И оказался прав. Во втором ряду неторопливо поднялся другой её критик – почтенный жрец-наставник Зиус Зиттевос, автор пассажа про выгул красивых платьев. Оглянувшись через плечо, он как-то так посмотрел на Нерта, что тот сел на место с довольной ухмылочкой – очевидно ожидая, что старший товарищ разделается с хвостатой выскочкой получше его. Талии потребовалась вся сила духа, чтобы не поджать хвост, когда наставник обернулся к ней.
– Что толку перебирать грехи мёртвой женщины? Как бы скверно она ни жила, она умерла и вновь родилась ради Веиндора и по воле его той, кем он пожелал. Мы не смеем оспаривать его решения.
– Но!.. – подал было голос Нерт.
– Здесь не может быть никаких «но», – осадил его Зиттевос. – Эта женщина больше не вовне. Она внутри. И пребудет внутри, пока сама себя не исторгнет или не будет исторгнута Милосердным. Нам надлежит трудиться, как мы трудились всегда. И дозволено лишь смиренно ждать, пока замысел Веиндора раскроется нам. Я уверен, что развязки ждать недолго. Но даже если дело и затянется, это не повод терять лицо.

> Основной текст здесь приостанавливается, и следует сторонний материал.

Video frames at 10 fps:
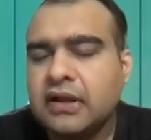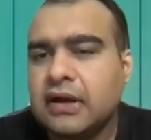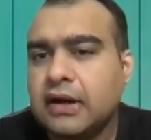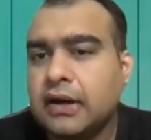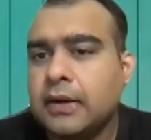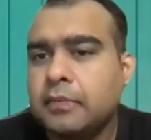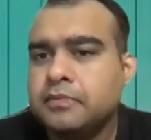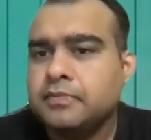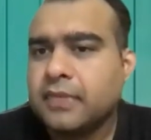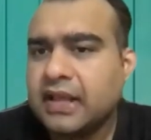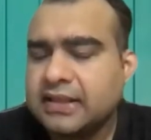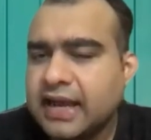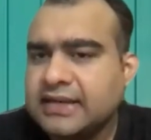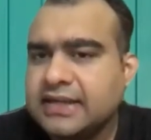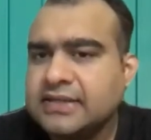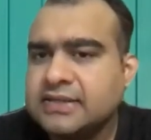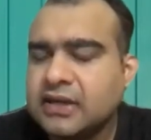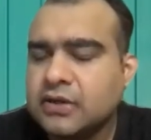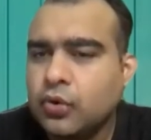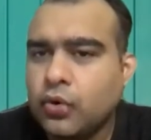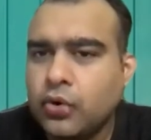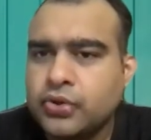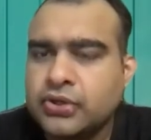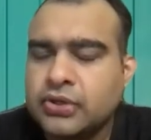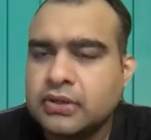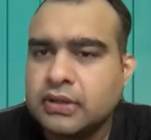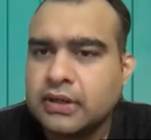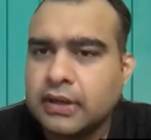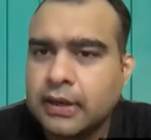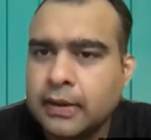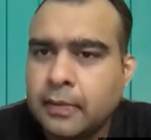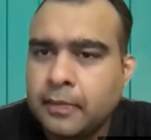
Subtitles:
uh, and that is the core uh,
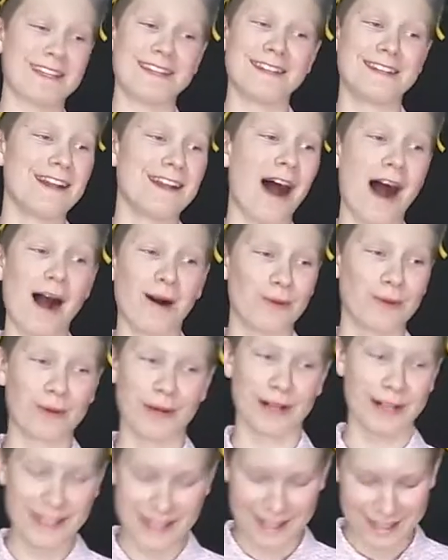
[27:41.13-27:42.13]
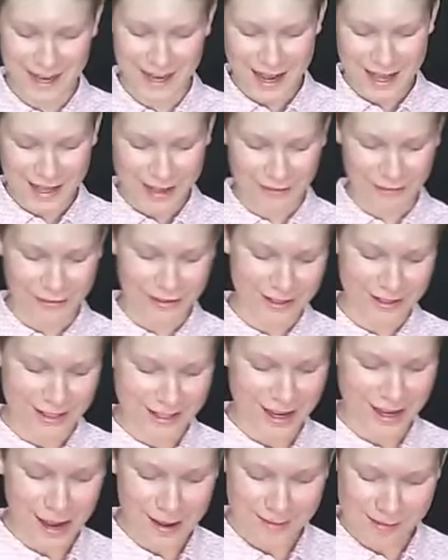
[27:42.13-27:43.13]
not work the first
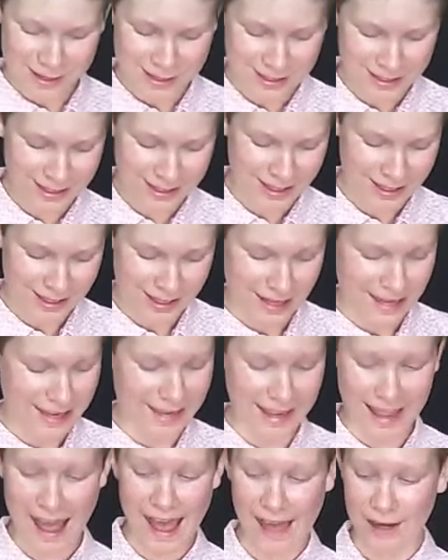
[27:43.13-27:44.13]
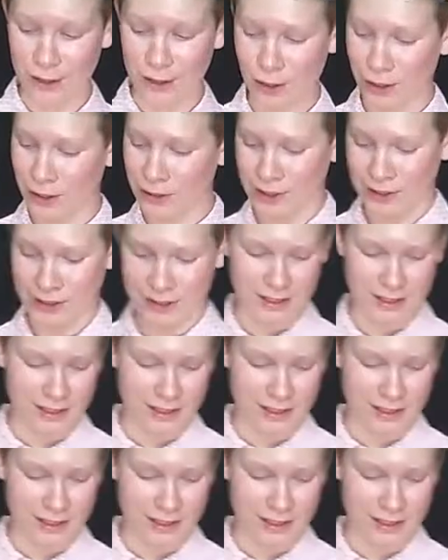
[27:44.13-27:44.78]
time, like at all.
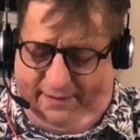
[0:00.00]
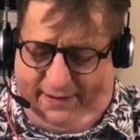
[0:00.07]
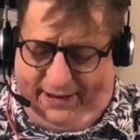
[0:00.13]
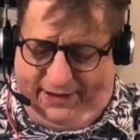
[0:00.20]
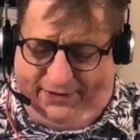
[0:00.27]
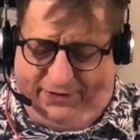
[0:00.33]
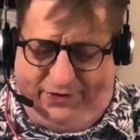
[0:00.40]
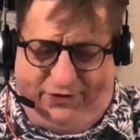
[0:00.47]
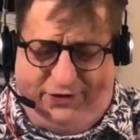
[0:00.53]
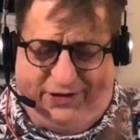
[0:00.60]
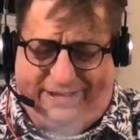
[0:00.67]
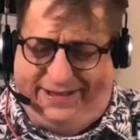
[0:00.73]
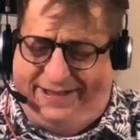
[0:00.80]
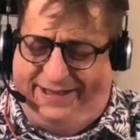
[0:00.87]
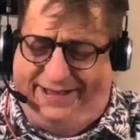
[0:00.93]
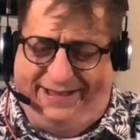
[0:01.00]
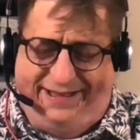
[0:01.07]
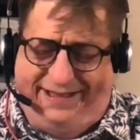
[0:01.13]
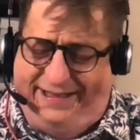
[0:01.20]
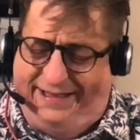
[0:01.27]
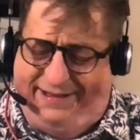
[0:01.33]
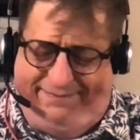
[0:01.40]
It's just
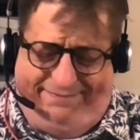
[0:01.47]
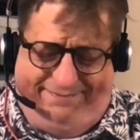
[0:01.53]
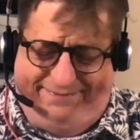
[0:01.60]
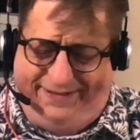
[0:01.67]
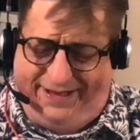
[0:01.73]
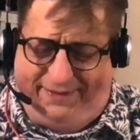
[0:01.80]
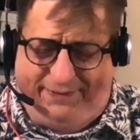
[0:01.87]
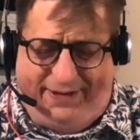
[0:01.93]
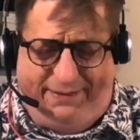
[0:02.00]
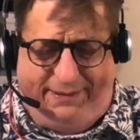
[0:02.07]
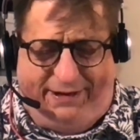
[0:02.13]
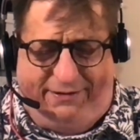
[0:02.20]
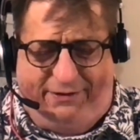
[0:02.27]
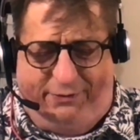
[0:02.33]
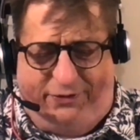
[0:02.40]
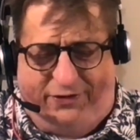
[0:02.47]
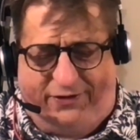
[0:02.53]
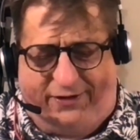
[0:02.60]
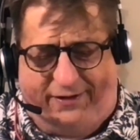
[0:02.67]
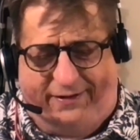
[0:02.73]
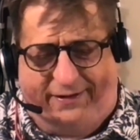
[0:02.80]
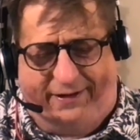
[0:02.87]
something about it was just
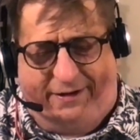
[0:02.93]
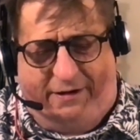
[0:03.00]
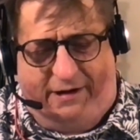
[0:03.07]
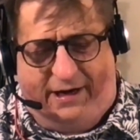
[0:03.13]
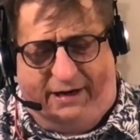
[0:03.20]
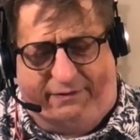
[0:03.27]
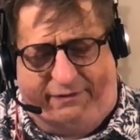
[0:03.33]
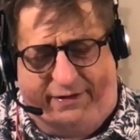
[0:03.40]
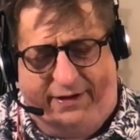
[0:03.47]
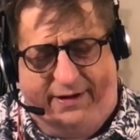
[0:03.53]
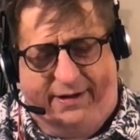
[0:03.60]
a little off.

Талия была готовы расцеловать старого жреца, хоть он и смотрел на неё с плохо скрываемой брезгливостью.
– Благословенная госпожа, – коротко поклонился ей Зиттевос, – всё, что мы хотим услышать от вас – это прямой ответ на вопрос, что ждёт нас и священное для всех нас дело?
– Я с радостью дам вам его, досточтимый учитель, – отвесила ему ответный поклон Талия, – как только скажу пару слов о вопросах, с которых мне положено начать свою речь. Наша встреча пока складывается не лучшим образом, давайте постараемся исправить то, что ещё можно исправить, и соблюдём все правила, которые ещё можем соблюсти.